* **WHAT TO WORK ON**:
Within the listing below, the lines to output run from the one containing "[00:15:39.10]" through the one containing "Transcript, with fillers: in"; copy them exactly and nothing else.
%%
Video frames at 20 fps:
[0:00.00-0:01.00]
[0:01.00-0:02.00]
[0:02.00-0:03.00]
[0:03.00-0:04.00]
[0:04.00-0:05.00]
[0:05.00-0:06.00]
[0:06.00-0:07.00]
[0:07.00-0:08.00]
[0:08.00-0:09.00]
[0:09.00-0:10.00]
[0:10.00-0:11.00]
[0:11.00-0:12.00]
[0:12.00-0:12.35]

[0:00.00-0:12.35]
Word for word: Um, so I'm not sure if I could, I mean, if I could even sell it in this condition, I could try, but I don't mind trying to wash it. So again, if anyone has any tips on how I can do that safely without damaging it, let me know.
%%
%%
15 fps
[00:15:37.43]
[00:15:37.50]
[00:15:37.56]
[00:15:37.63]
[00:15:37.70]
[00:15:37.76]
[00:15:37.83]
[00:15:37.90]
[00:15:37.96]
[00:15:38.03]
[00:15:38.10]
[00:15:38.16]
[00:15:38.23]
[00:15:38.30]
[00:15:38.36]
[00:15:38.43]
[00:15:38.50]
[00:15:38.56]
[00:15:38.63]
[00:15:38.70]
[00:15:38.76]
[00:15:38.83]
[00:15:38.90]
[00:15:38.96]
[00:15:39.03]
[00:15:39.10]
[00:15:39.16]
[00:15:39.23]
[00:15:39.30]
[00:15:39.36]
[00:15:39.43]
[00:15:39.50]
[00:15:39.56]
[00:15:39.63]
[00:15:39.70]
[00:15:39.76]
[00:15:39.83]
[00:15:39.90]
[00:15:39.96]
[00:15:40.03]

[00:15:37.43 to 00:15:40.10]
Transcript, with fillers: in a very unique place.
%%
* **ANSWER TO THIS EXERCISE**:
[00:15:39.10]
[00:15:39.16]
[00:15:39.23]
[00:15:39.30]
[00:15:39.36]
[00:15:39.43]
[00:15:39.50]
[00:15:39.56]
[00:15:39.63]
[00:15:39.70]
[00:15:39.76]
[00:15:39.83]
[00:15:39.90]
[00:15:39.96]
[00:15:40.03]

[00:15:37.43 to 00:15:40.10]
Transcript, with fillers: in a very unique place.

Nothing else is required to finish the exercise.